Reproduce each record exactly, but exclude every picture.

**Saved entries**
========================================

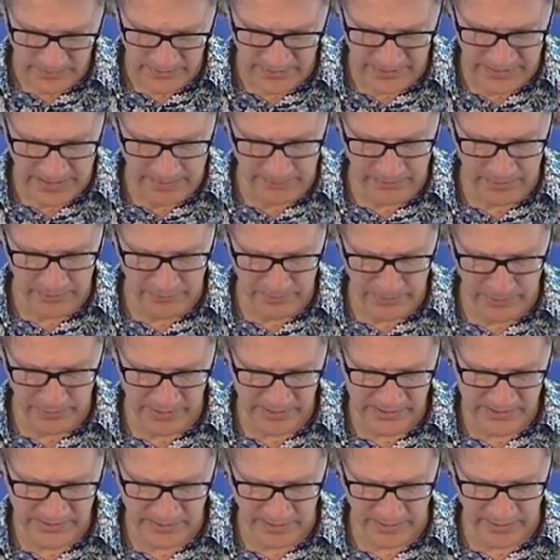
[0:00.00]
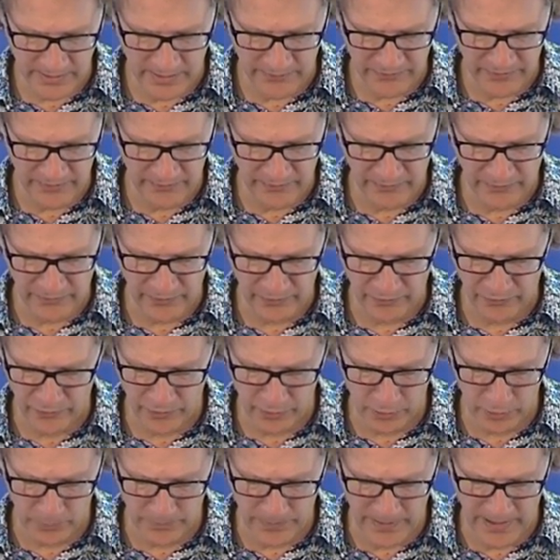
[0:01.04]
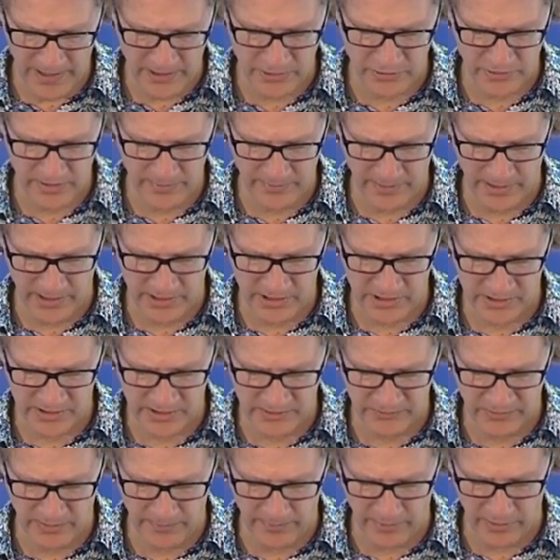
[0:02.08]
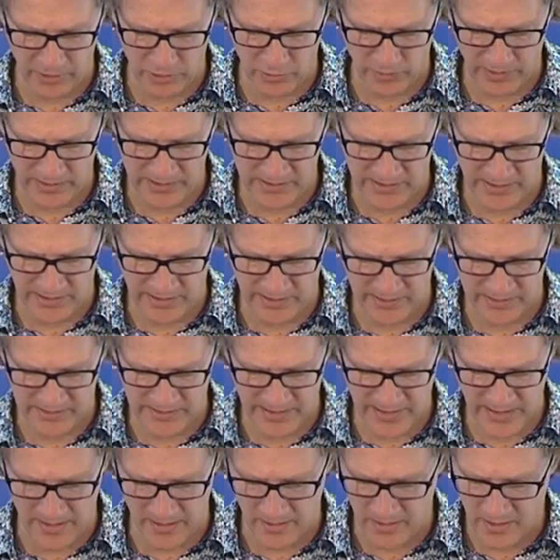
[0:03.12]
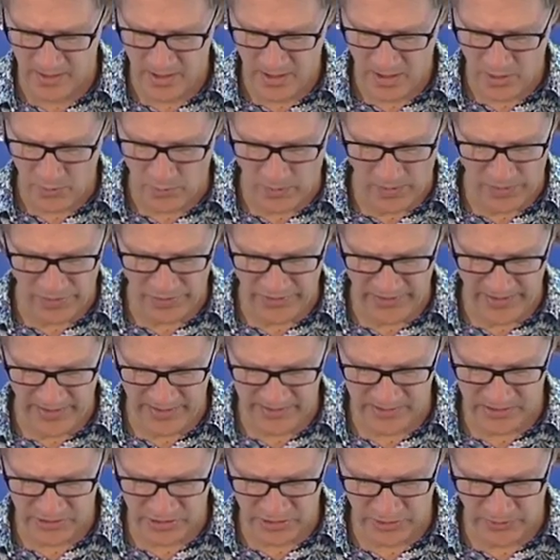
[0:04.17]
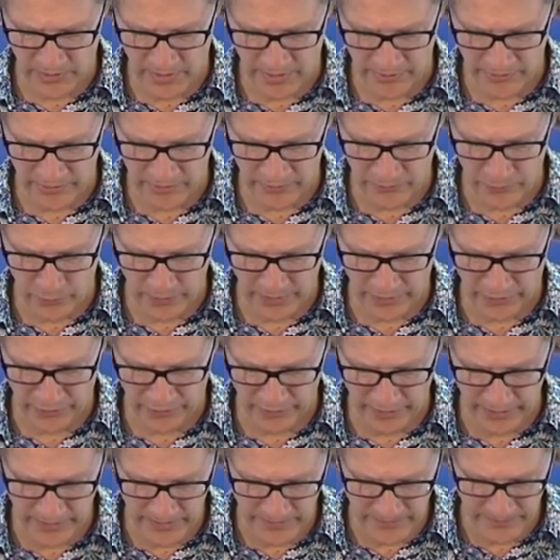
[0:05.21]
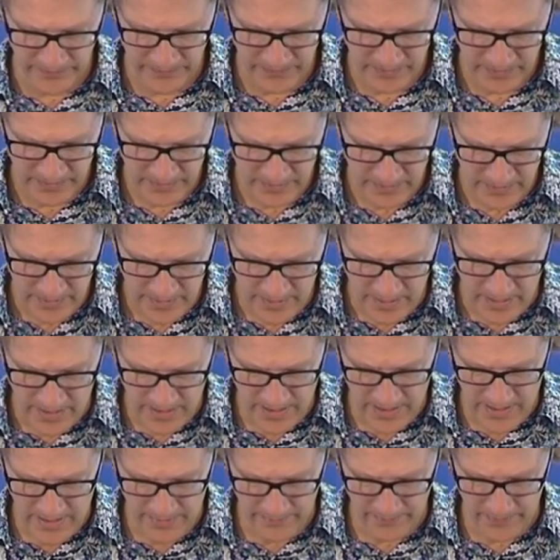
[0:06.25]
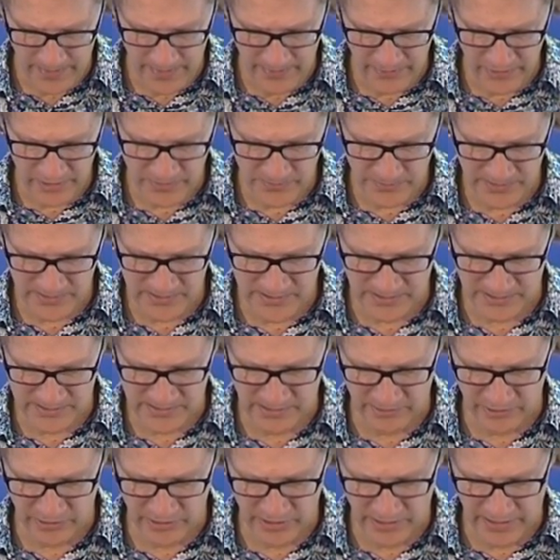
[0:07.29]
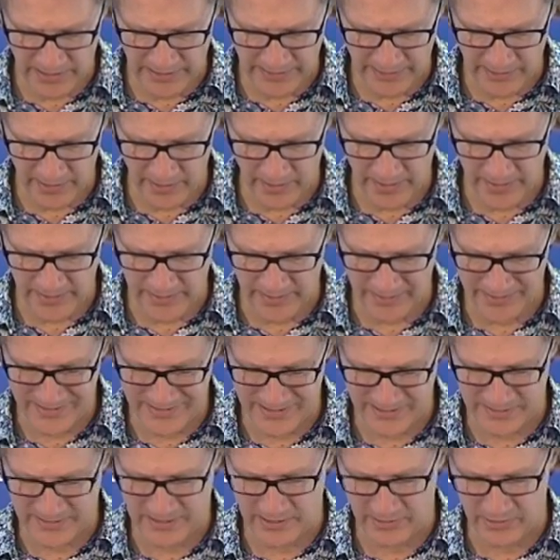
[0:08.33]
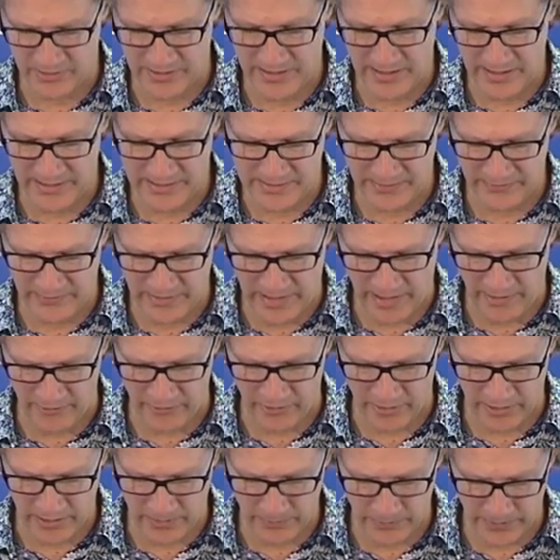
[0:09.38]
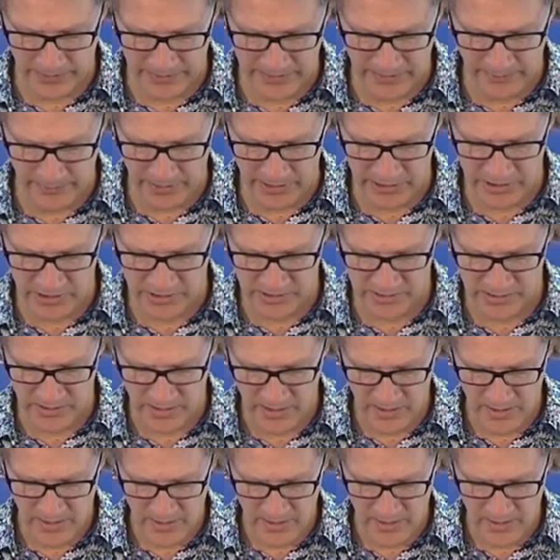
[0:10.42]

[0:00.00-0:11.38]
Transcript: The number of buildings signed off either for full or partial demolition since February the 22nd is now 1,243. Um, and there's been 699, 600, nearly 700 completed demolitions.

========================================

**Output below**
[0:00.00]
[0:01.04]
[0:02.08]
[0:03.12]
[0:04.17]
[0:05.21]
[0:06.25]
[0:07.29]
[0:08.33]
[0:09.38]
[0:10.42]

[0:00.00-0:11.38]
Transcript: The number of buildings signed off either for full or partial demolition since February the 22nd is now 1,243. Um, and there's been 699, 600, nearly 700 completed demolitions.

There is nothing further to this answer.